### WORK TO COMPLETE
All of the data below must be reproduced word for word, but without its images.

>>>>

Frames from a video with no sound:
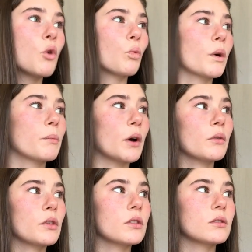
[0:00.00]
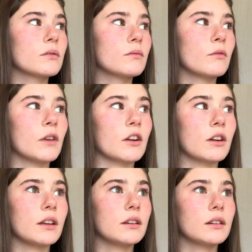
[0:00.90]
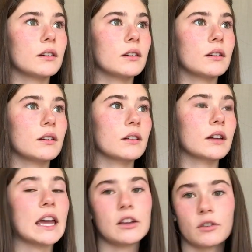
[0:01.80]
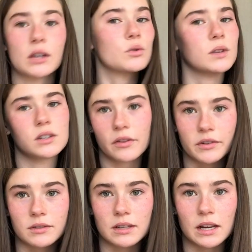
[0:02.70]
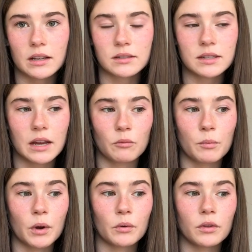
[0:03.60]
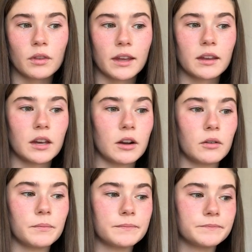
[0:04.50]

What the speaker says: we're both very catering to each other's needs, and we're both like, you know,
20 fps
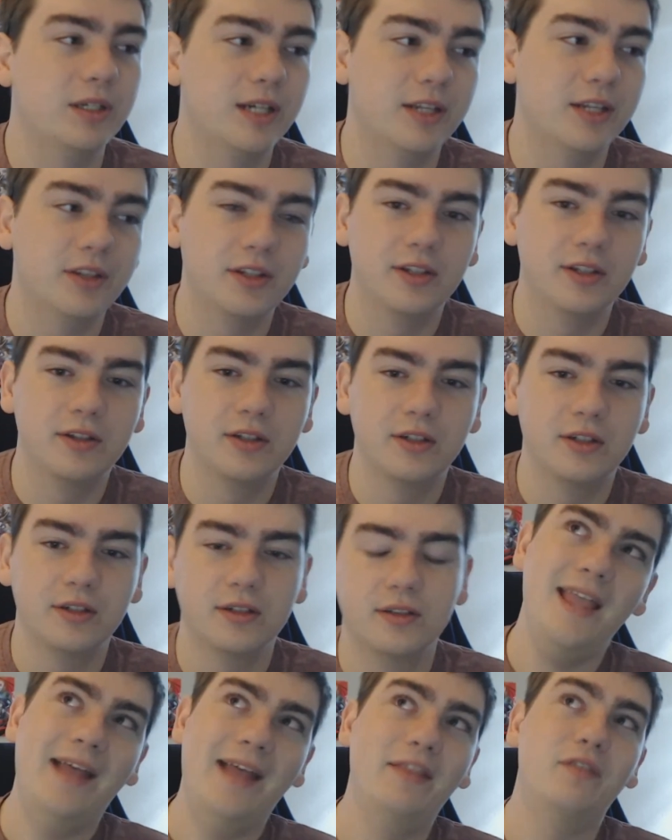I think that
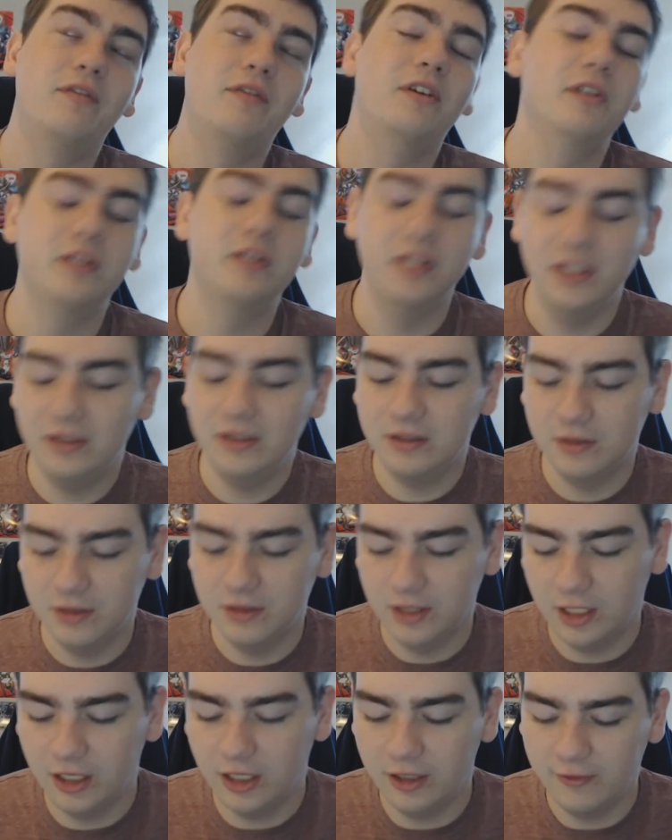they're, at the very least,
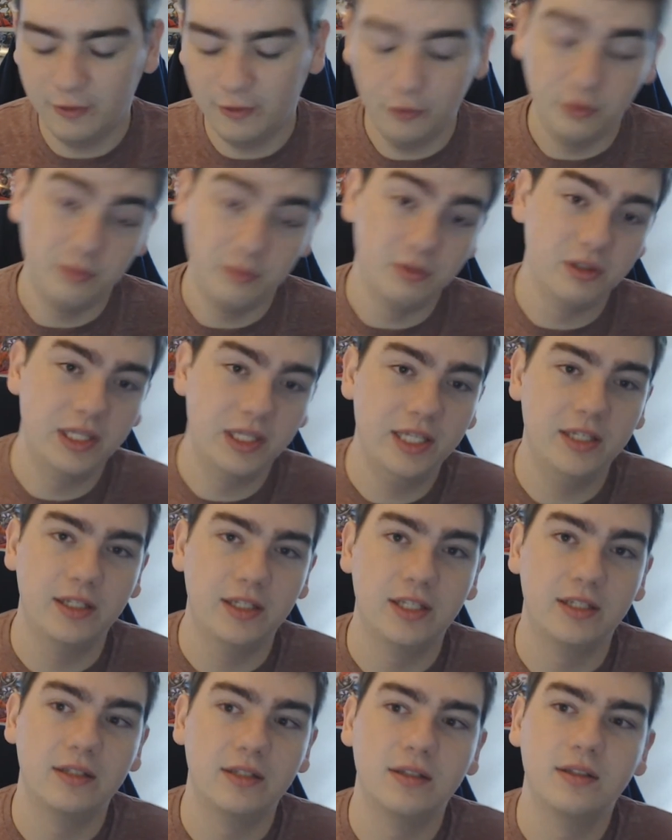filtering blue light,
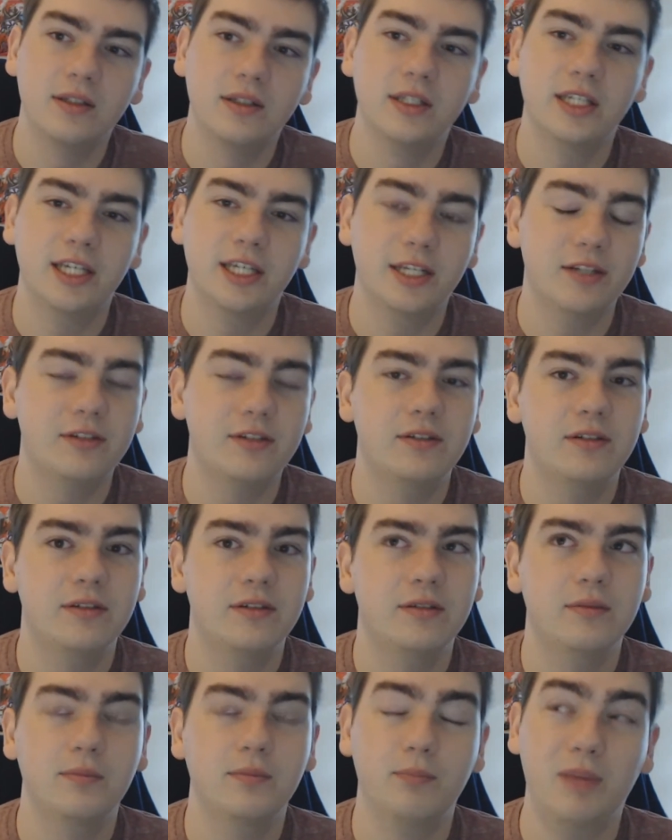and it is
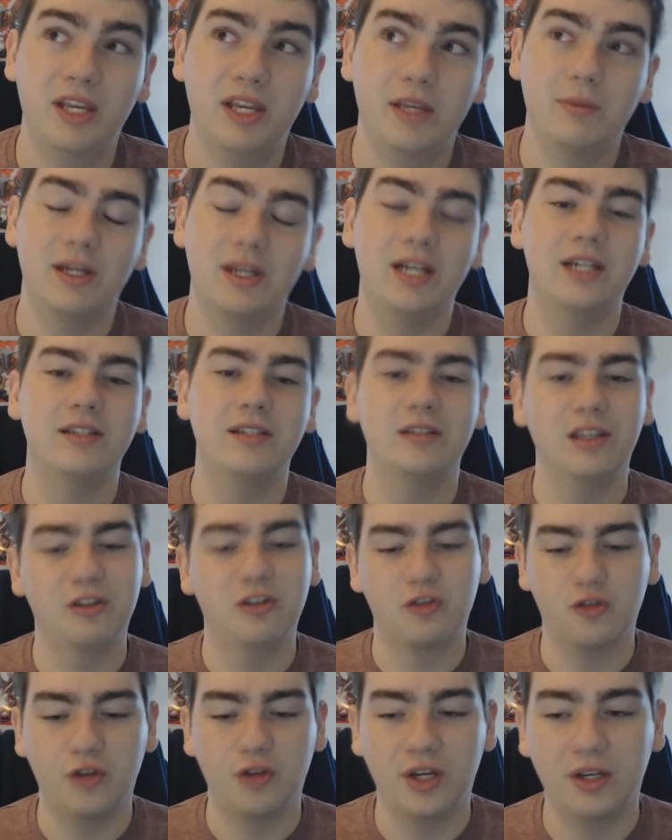making my eyes less
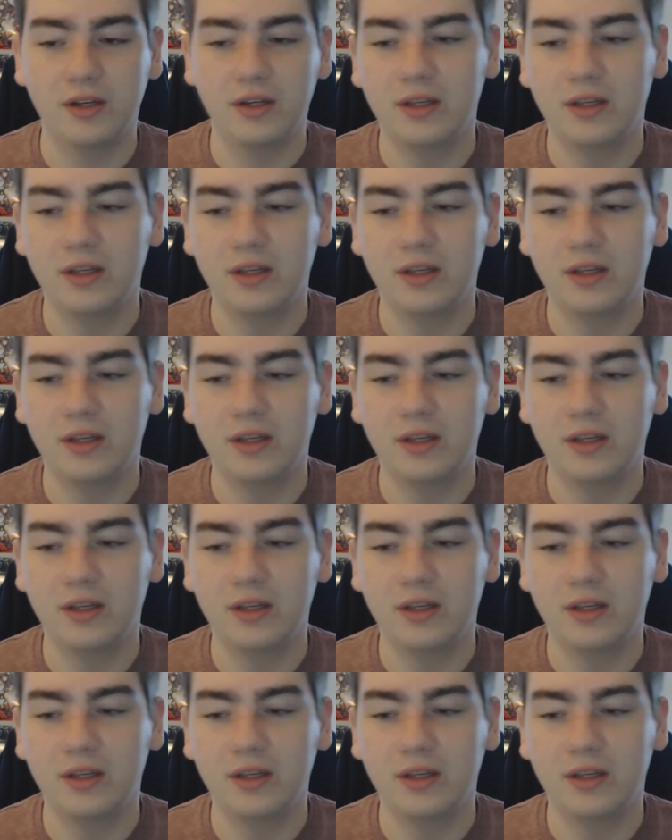strained.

<<<<

### SOLUTION
Frames from a video with no sound:
[0:00.00]
[0:00.90]
[0:01.80]
[0:02.70]
[0:03.60]
[0:04.50]

What the speaker says: we're both very catering to each other's needs, and we're both like, you know,
20 fps
I think that
they're, at the very least,
filtering blue light,
and it is
making my eyes less
strained.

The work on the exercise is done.